Fundstück: Fünf Zentimeter großes Köpfchen eines römischen „Genius“ – eine Art Hausgeist -, das in Eberstadt gefunden wurde.
Fundstück: Fünf Zentimeter großes Köpfchen eines römischen „Genius“ – eine Art Hausgeist -, das in Eberstadt gefunden wurde. © Wolfgang Fuhrmannek, Hessisches

Darmstadt-Eberstadt: Auf der Spur eines Kastells aus der Römerzeit

Getreu des alten Archäologie-Grundsatzes „Landschaft erzählt Geschichte“ machte sich Schmidt in den vergangenen zwei Jahren auf eine spannende Spurensuche. Er stöberte etwa mit einer Anfrage bei der Römisch-Germanischen Kommission, einer Abteilung des Deutschen Archäologischen Instituts in Frankfurt, einen alten Grabungsbericht des 1842 geborenen und 1905 in Darmstadt verstorbenen Archäologen Wilhelm Soldan auf, der einst Mitglied der Reichs-Limeskommission war.

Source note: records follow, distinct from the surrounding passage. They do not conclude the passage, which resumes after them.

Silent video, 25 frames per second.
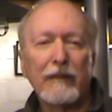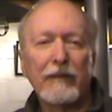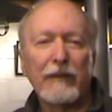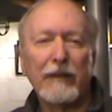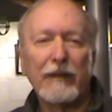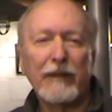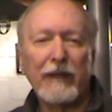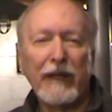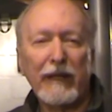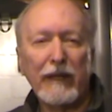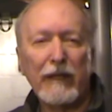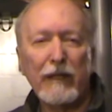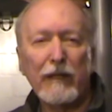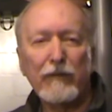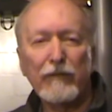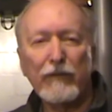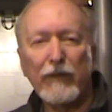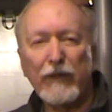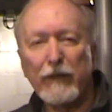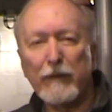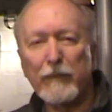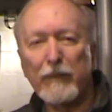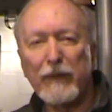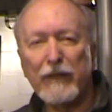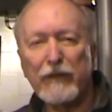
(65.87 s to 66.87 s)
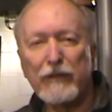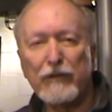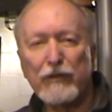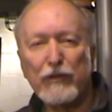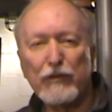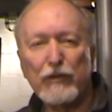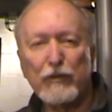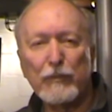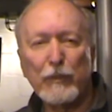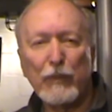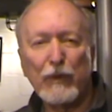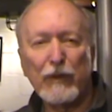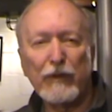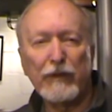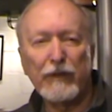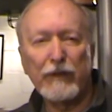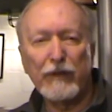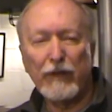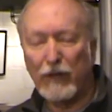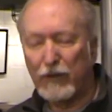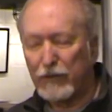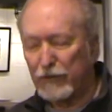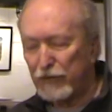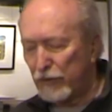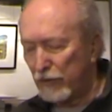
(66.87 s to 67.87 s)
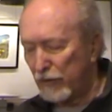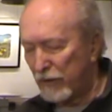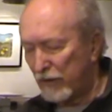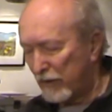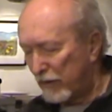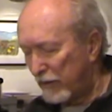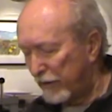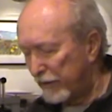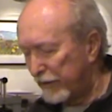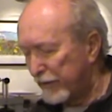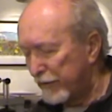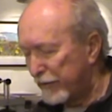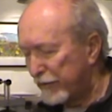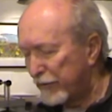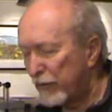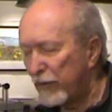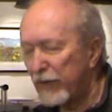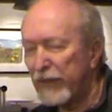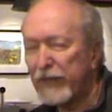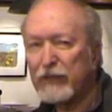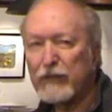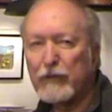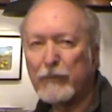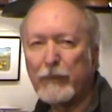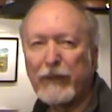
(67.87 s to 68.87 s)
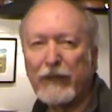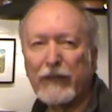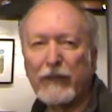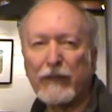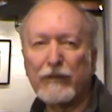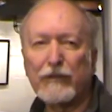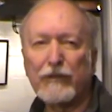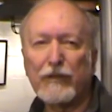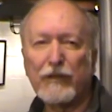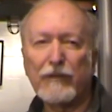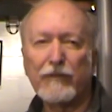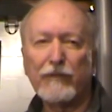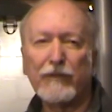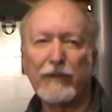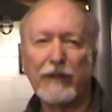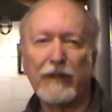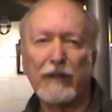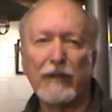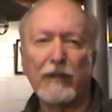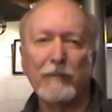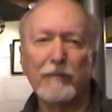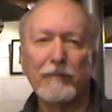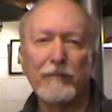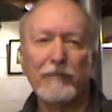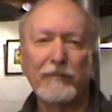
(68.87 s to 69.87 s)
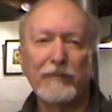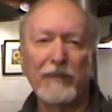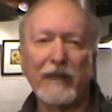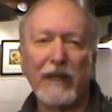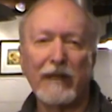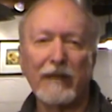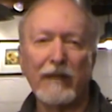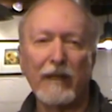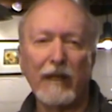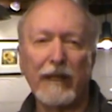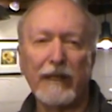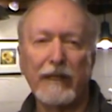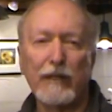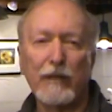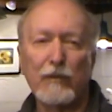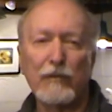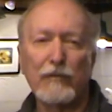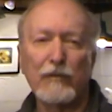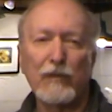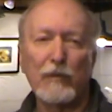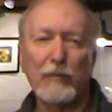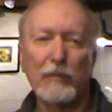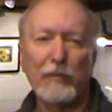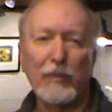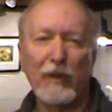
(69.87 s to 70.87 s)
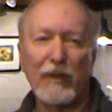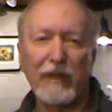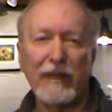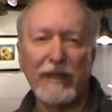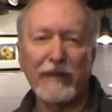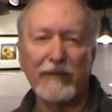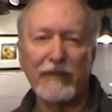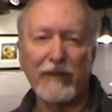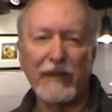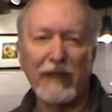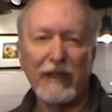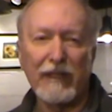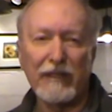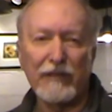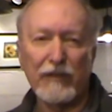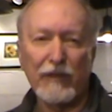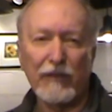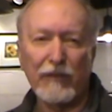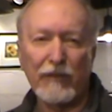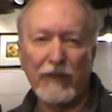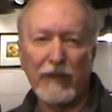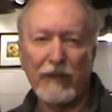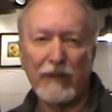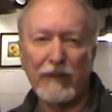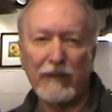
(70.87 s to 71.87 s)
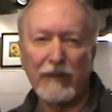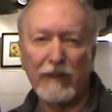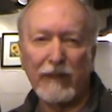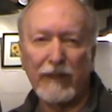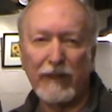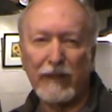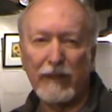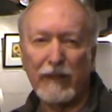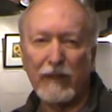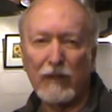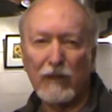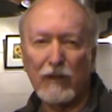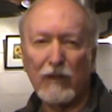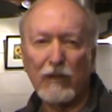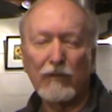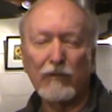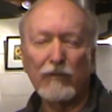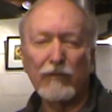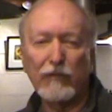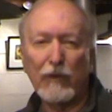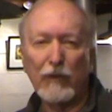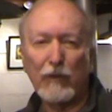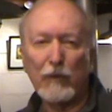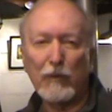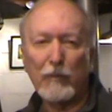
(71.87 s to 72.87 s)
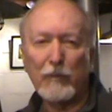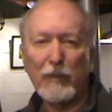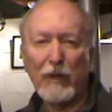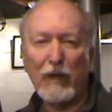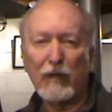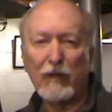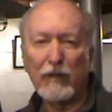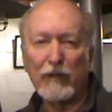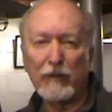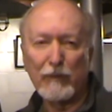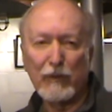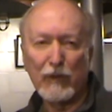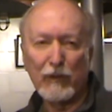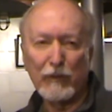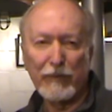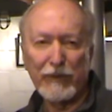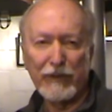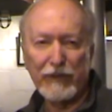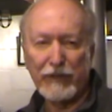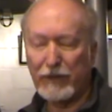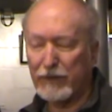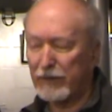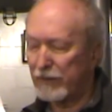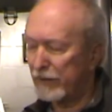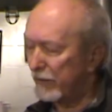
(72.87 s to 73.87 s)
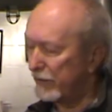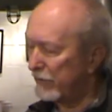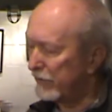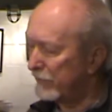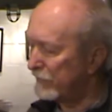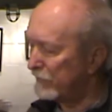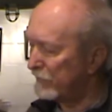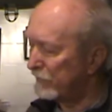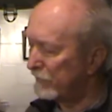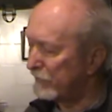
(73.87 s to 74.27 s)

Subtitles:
The negative image is printed onto a clear transparency film and laid over a plate that has a thin layer of photopolymer material.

Soldan hat Schmidt zufolge als einziger namhafter Archäologe im April 1900 in Eberstadt auf der Suche nach römischen Spuren Ausgrabungen vornehmen lassen. Er sei nämlich überzeugt gewesen, am Steigertsweg nördlich des Mühltalbads ein römisches Erdkastell aus der zweiten Hälfte des ersten Jahrhunderts gefunden zu haben. „Seine Berichte und Zeichnungen dazu waren jedoch 120 Jahre lang verschollen“, schreibt Schmidt, der die alten Dokumente nun wiederentdeckt hat.

Zwei alte Handelsstraßen kreuzten sich in Darmstadt-Eberstadt

Er hat zudem recherchiert, dass sich einst an der Modau mitten im heutigen Eberstadt tatsächlich zwei uralte Handels- und Heerstraßen kreuzten: Eine führte von der römischen Provinz-Metropole Nida (heute Frankfurt-Heddernheim) im Norden entlang der Bergstraße bis nach Heidelberg-Neuenheim im Süden. Und eine zweite Route führte vom römischen Rheinhafen Gernsheim im Westen bis nach Dieburg im Osten.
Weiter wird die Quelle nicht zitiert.